Below, an example of the manufacturing method of such a photovoltaic cell 1 is demonstrated. First, as shown in FIG. 2A, a p-type silicon substrate 11 subjected to surface treatment is prepared. Next, as shown in FIG. 2B, an n-type diffusion layer (phosphorus diffusion layer) 13 a whose conductivity type is reversed by thermally diffusing phosphorus is formed on the surface layer of the p-type silicon substrate 11. Usually, phosphorus oxychloride (POCl ₃ ) is used as a phosphorus diffusion source. At this time, a phosphorus glass layer 21 a is formed on the outermost surface of the p-type silicon substrate 11.

  Next, after protecting one main surface of the p-type silicon substrate 11 with a resist, the phosphor glass layer 21 and the n-type diffusion layer (phosphorus diffusion layer) 13 are left only on one main surface as shown in FIG. Then, the surface of the p-type silicon substrate 11 is etched, and the resist is removed using an organic solvent or the like.

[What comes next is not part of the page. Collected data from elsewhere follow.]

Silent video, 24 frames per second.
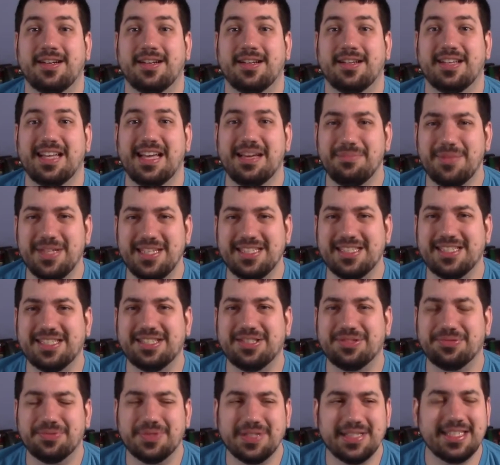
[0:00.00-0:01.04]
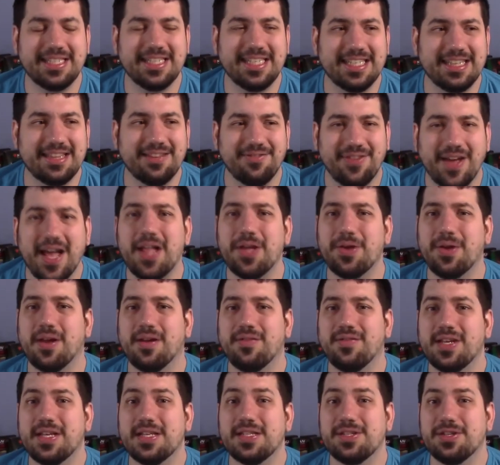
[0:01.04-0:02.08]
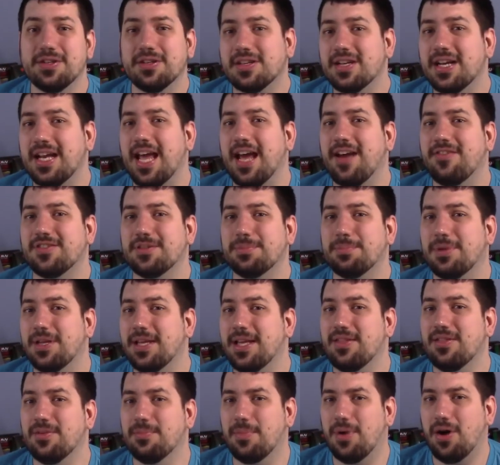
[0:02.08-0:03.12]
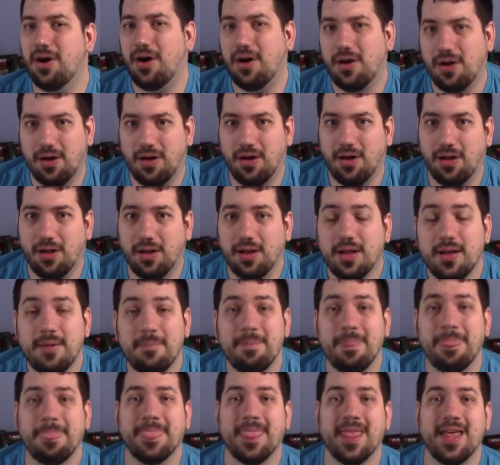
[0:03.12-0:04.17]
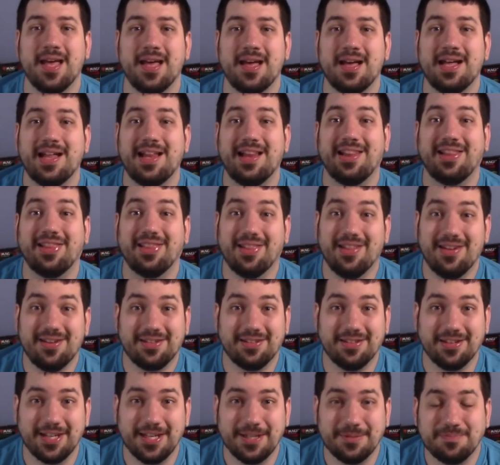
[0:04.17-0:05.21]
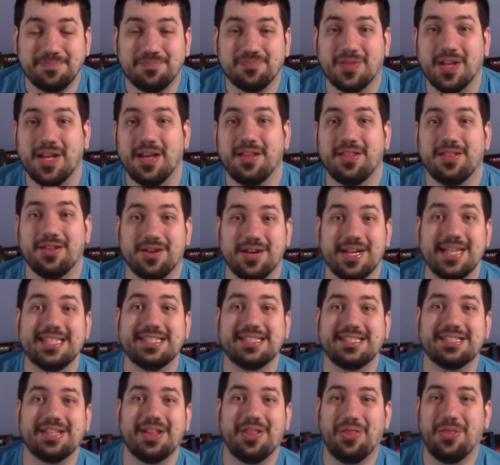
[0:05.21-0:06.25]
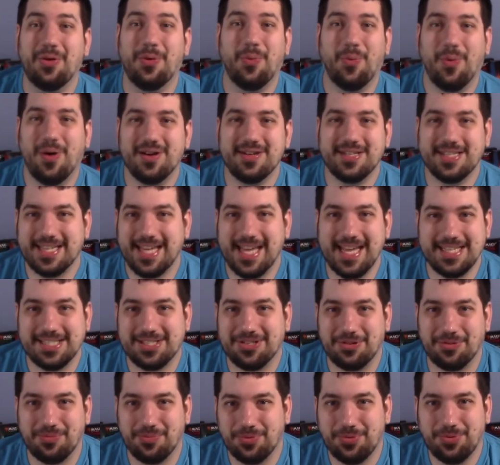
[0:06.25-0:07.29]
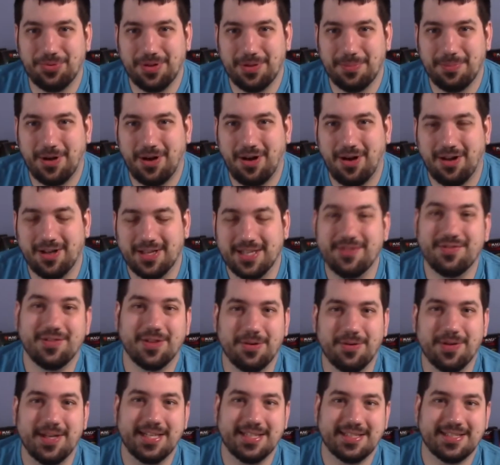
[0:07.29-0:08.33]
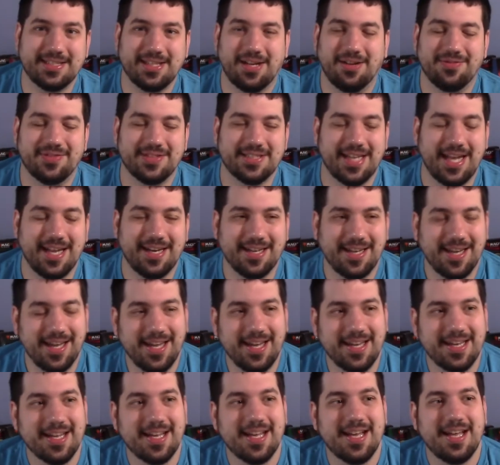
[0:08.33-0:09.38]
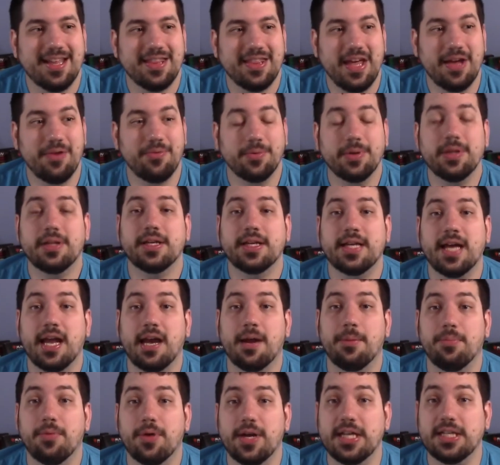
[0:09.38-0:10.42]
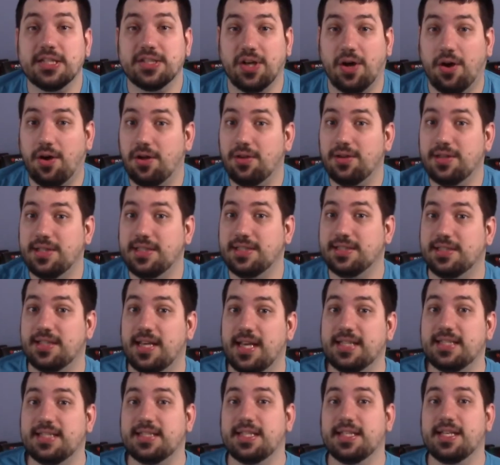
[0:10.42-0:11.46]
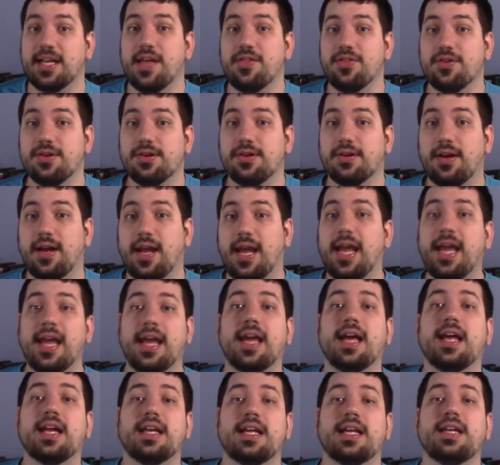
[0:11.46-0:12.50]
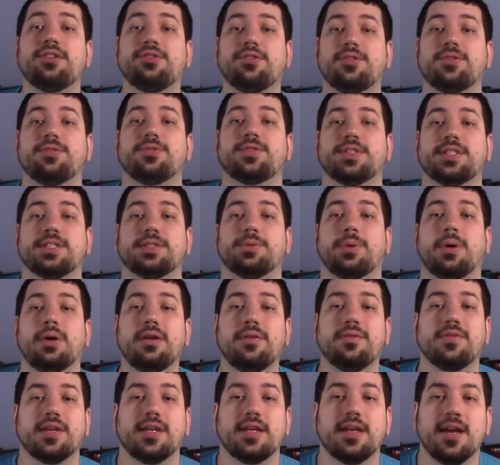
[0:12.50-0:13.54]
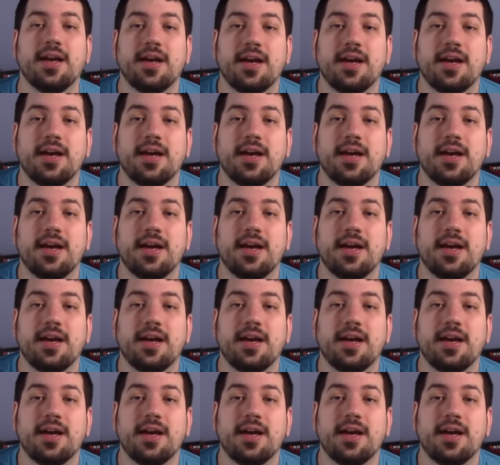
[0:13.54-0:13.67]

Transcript: that means to really get the value out of these, you're going to have to play them all. Luckily, there is the one gate to rule them all, even though it itself is not a gate, that really kind of brings all these gates together and introduces one of the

  Next, as shown in FIG. 2-4, a water repellent layer 22 is formed by applying a water repellent agent on the phosphor glass layer 21. As the water repellent, for example, a silicone-based water repellent can be used. By using a silicone-based coating agent as the water repellent, there is no adverse effect on the solar cell characteristics due to the water repellent, and the deterioration of the solar cell characteristics due to the use of the water repellent can be prevented.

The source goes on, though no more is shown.